- [Exercise aim]: Look in the data below for the line that has "[00:05:33.32]", then print exactly every line from there through the line that has "[00:05:38.82]", leaving pictures out.

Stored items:
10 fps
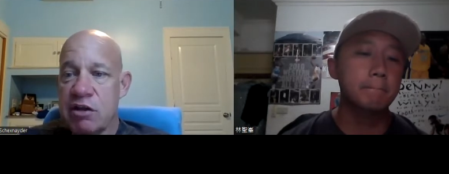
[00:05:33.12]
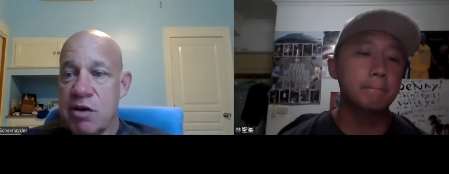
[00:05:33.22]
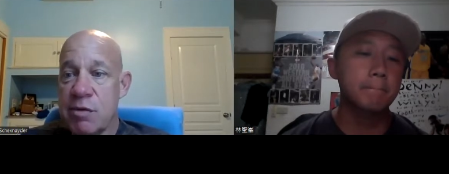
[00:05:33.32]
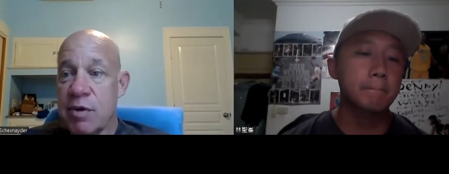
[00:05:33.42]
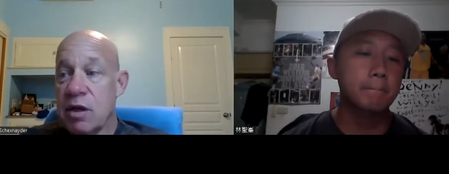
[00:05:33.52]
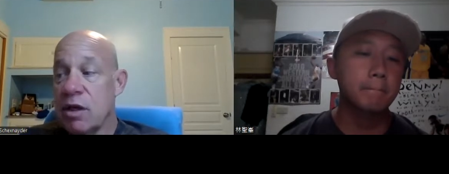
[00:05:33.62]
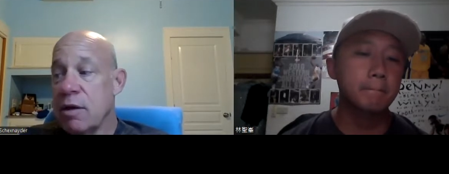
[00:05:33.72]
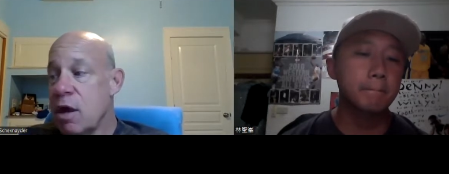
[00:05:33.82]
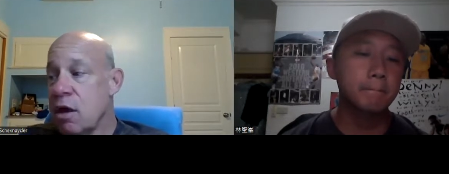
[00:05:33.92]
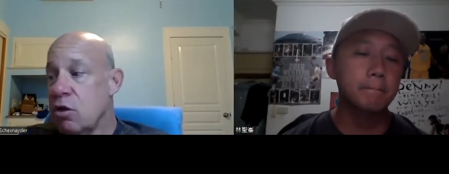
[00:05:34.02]
Speaker 1: I typically
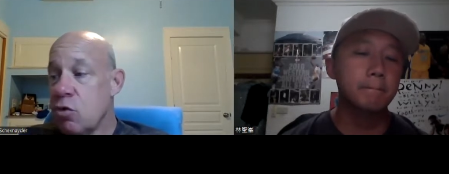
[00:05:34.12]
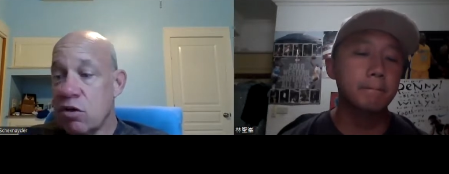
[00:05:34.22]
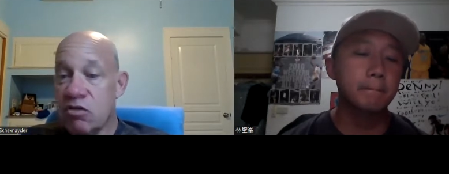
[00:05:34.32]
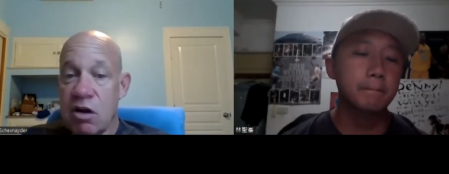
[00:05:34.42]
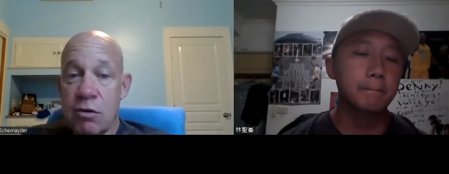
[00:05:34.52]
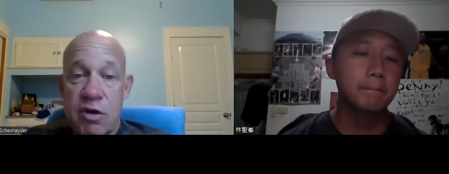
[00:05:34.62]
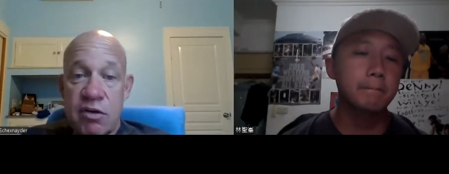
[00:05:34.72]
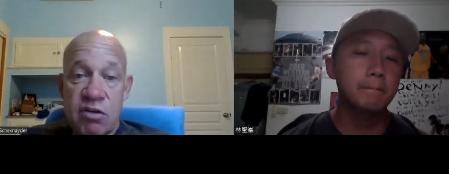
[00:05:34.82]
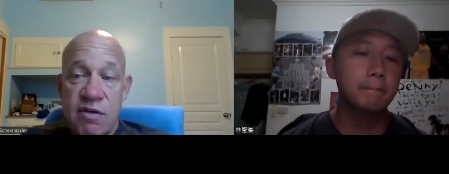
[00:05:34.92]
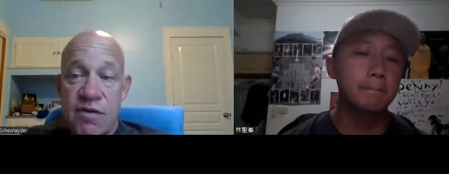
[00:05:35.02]
do
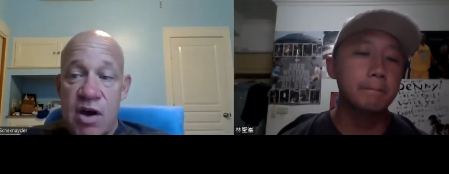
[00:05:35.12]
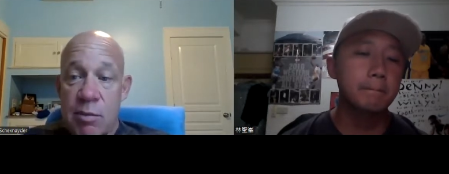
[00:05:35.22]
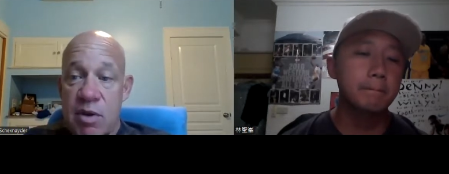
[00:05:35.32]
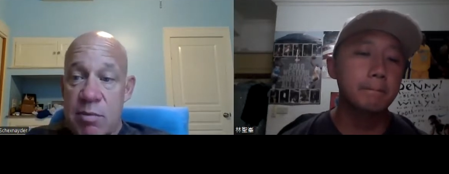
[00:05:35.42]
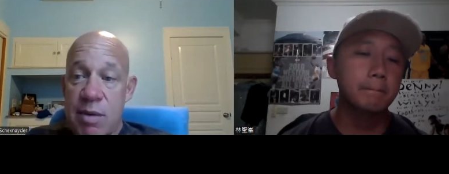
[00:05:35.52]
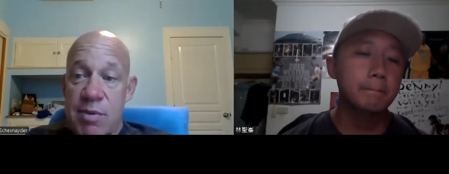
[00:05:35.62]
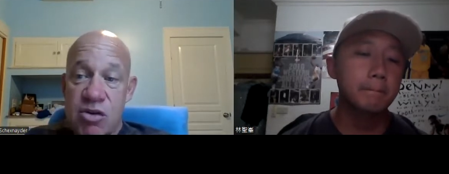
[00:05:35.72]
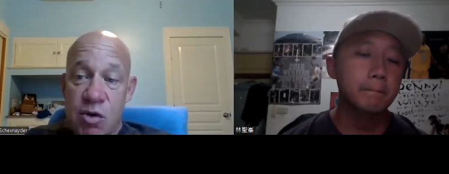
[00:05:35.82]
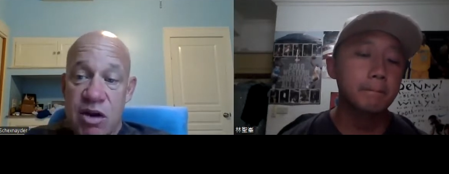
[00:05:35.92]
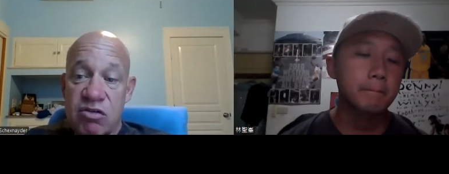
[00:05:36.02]
acceleration development maybe
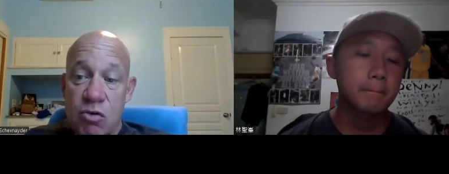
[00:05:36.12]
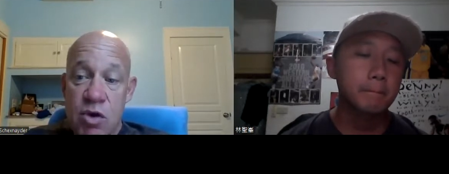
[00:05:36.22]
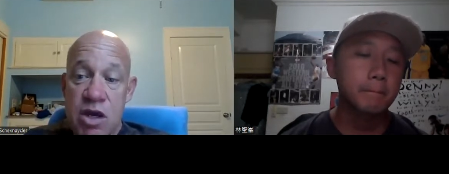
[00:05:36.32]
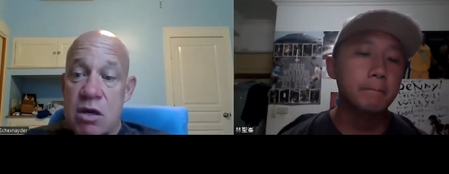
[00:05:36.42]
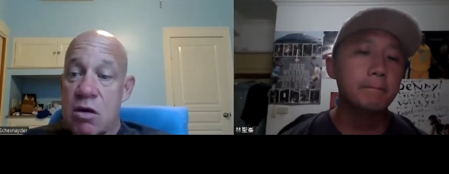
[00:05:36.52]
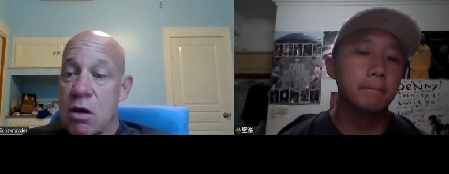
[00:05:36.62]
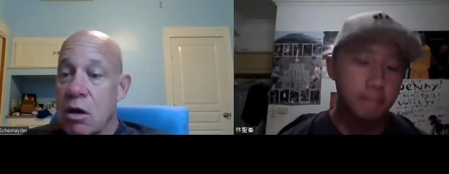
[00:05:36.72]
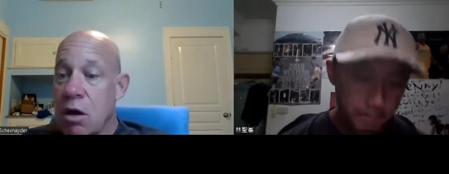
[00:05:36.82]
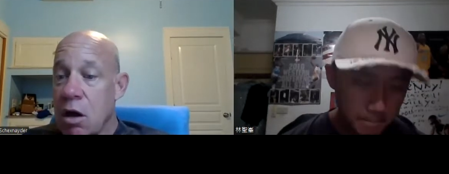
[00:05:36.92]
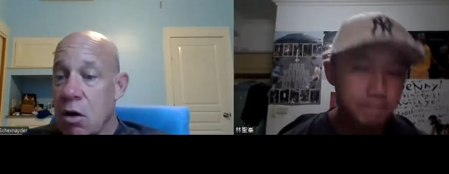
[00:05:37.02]
twice a week.
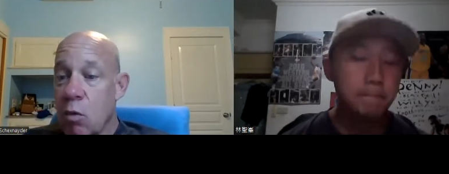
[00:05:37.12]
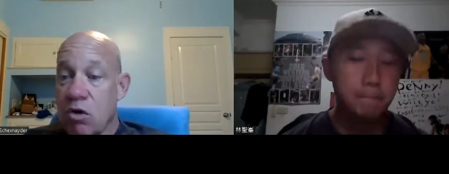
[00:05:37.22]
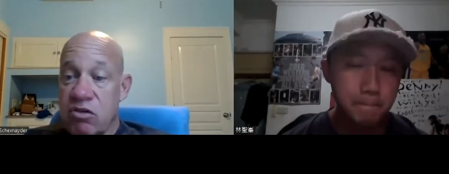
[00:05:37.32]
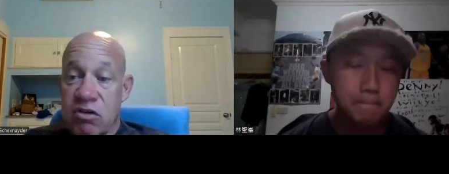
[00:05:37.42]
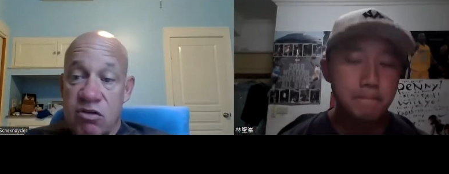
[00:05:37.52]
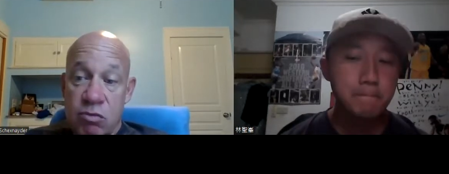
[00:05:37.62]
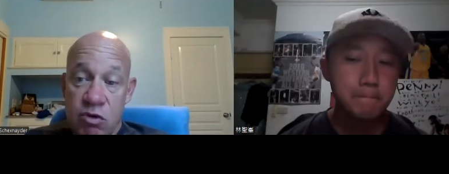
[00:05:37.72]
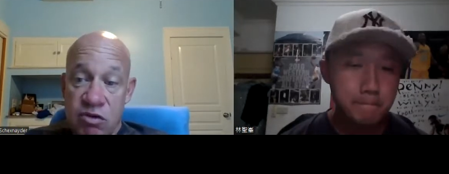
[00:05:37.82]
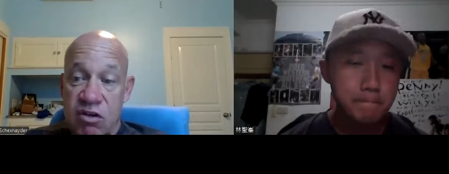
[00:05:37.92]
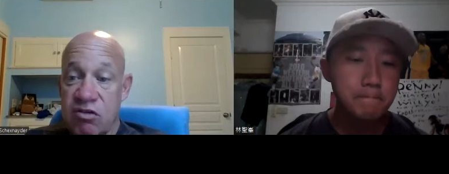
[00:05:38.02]
Uh, once is
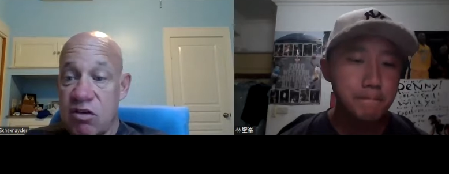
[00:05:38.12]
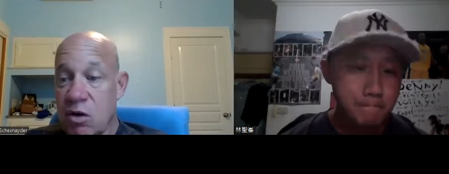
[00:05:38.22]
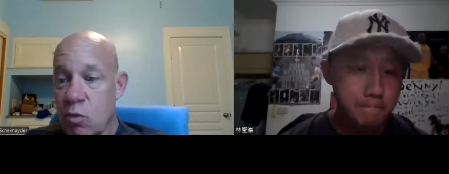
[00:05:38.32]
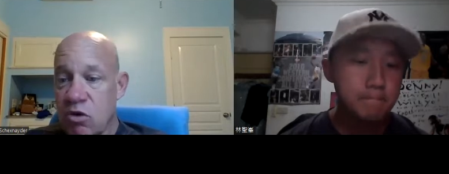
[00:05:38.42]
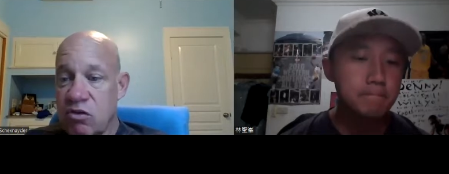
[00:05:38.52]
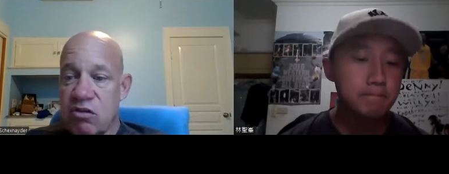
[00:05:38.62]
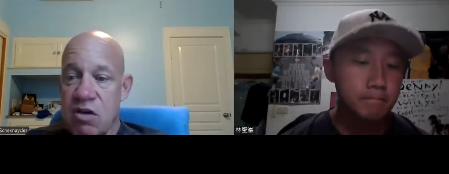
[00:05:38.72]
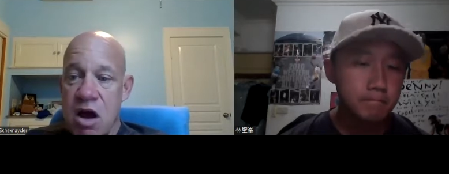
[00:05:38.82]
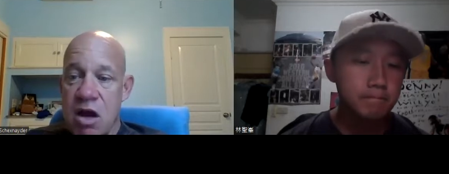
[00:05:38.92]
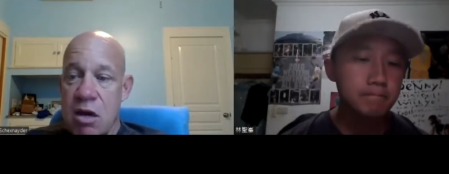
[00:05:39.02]
resisted and once is
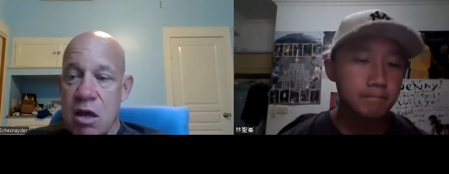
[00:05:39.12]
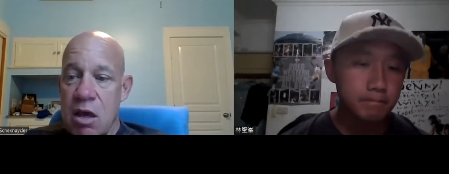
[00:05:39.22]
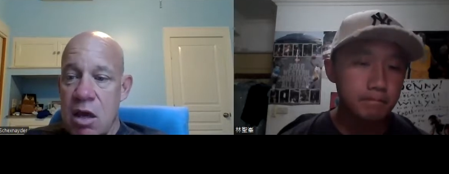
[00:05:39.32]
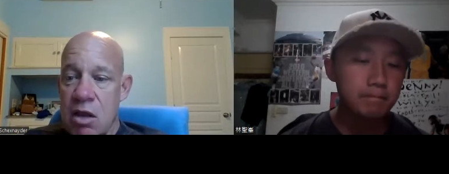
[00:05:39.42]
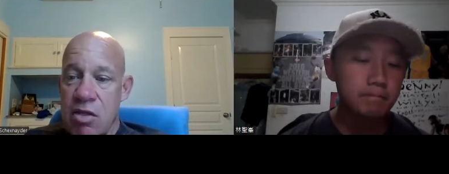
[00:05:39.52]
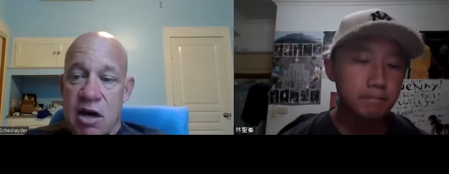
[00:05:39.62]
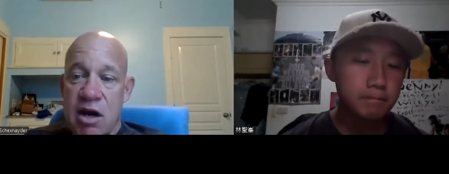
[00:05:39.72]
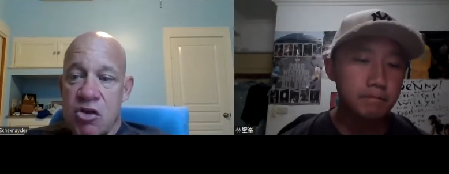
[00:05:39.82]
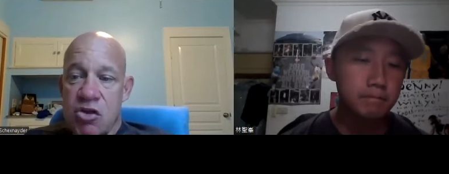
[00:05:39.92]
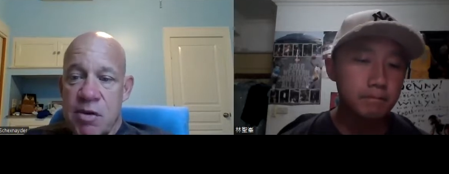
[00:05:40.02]
not. And then
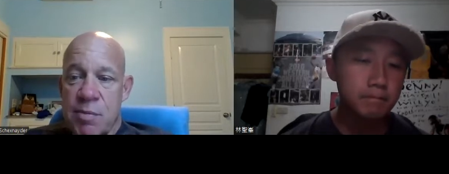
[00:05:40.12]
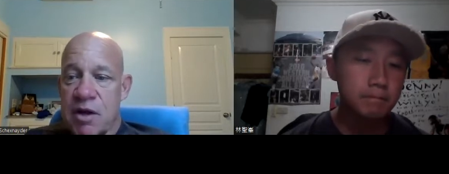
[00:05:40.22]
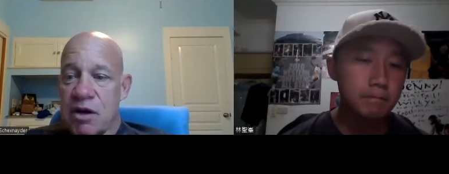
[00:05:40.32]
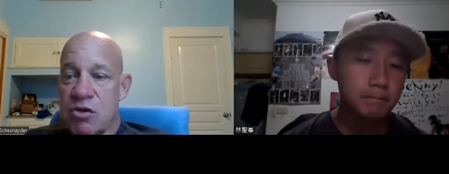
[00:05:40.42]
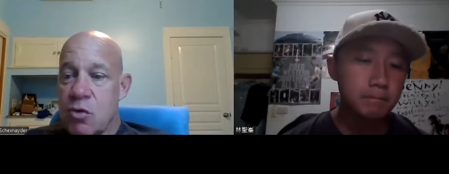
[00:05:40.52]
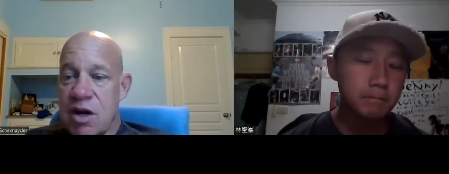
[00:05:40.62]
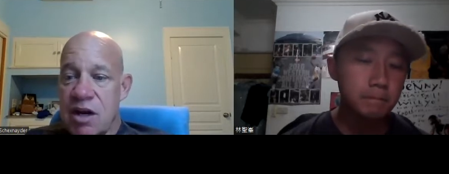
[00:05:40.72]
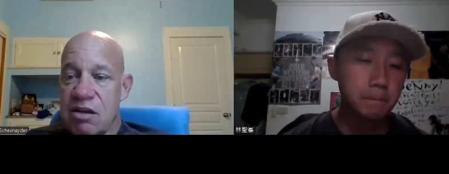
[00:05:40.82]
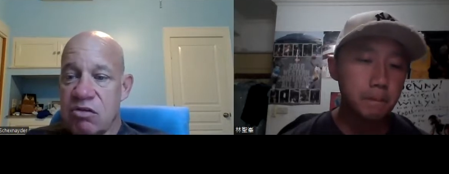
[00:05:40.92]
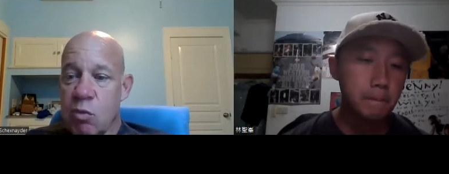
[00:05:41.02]
I typically do it
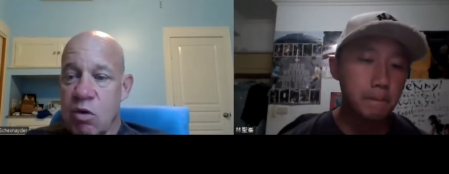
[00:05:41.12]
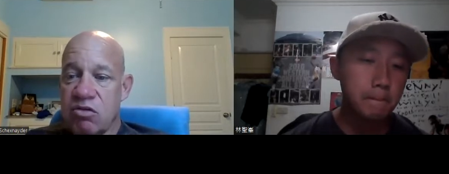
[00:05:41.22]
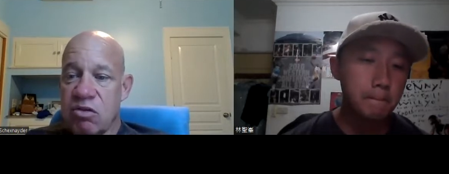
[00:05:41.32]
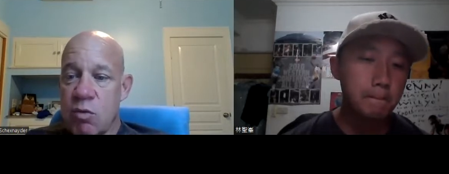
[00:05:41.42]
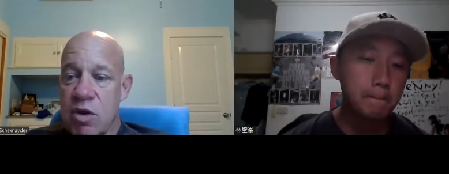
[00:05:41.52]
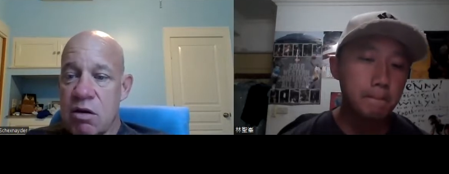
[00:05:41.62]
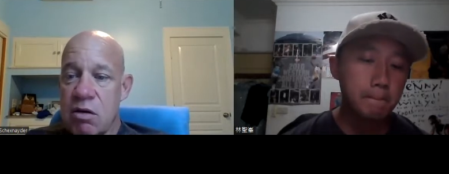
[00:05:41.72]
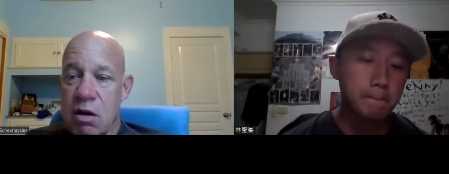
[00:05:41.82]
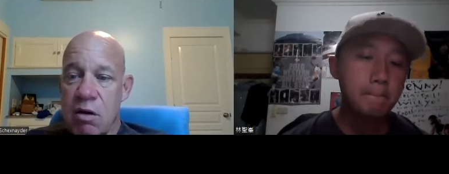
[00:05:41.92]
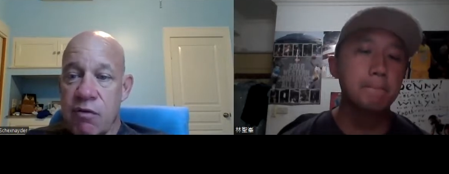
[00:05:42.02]
at least once a week
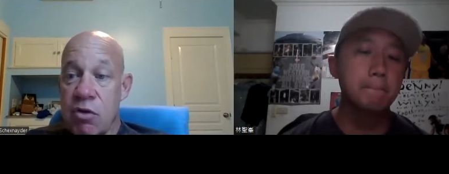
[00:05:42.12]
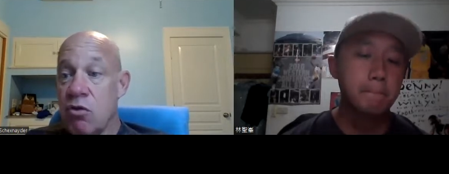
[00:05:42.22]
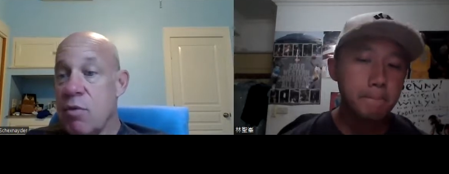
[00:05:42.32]
uh, for the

- [Your response]:
[00:05:33.32]
[00:05:33.42]
[00:05:33.52]
[00:05:33.62]
[00:05:33.72]
[00:05:33.82]
[00:05:33.92]
[00:05:34.02]
Speaker 1: I typically
[00:05:34.12]
[00:05:34.22]
[00:05:34.32]
[00:05:34.42]
[00:05:34.52]
[00:05:34.62]
[00:05:34.72]
[00:05:34.82]
[00:05:34.92]
[00:05:35.02]
do
[00:05:35.12]
[00:05:35.22]
[00:05:35.32]
[00:05:35.42]
[00:05:35.52]
[00:05:35.62]
[00:05:35.72]
[00:05:35.82]
[00:05:35.92]
[00:05:36.02]
acceleration development maybe
[00:05:36.12]
[00:05:36.22]
[00:05:36.32]
[00:05:36.42]
[00:05:36.52]
[00:05:36.62]
[00:05:36.72]
[00:05:36.82]
[00:05:36.92]
[00:05:37.02]
twice a week.
[00:05:37.12]
[00:05:37.22]
[00:05:37.32]
[00:05:37.42]
[00:05:37.52]
[00:05:37.62]
[00:05:37.72]
[00:05:37.82]
[00:05:37.92]
[00:05:38.02]
Uh, once is
[00:05:38.12]
[00:05:38.22]
[00:05:38.32]
[00:05:38.42]
[00:05:38.52]
[00:05:38.62]
[00:05:38.72]
[00:05:38.82]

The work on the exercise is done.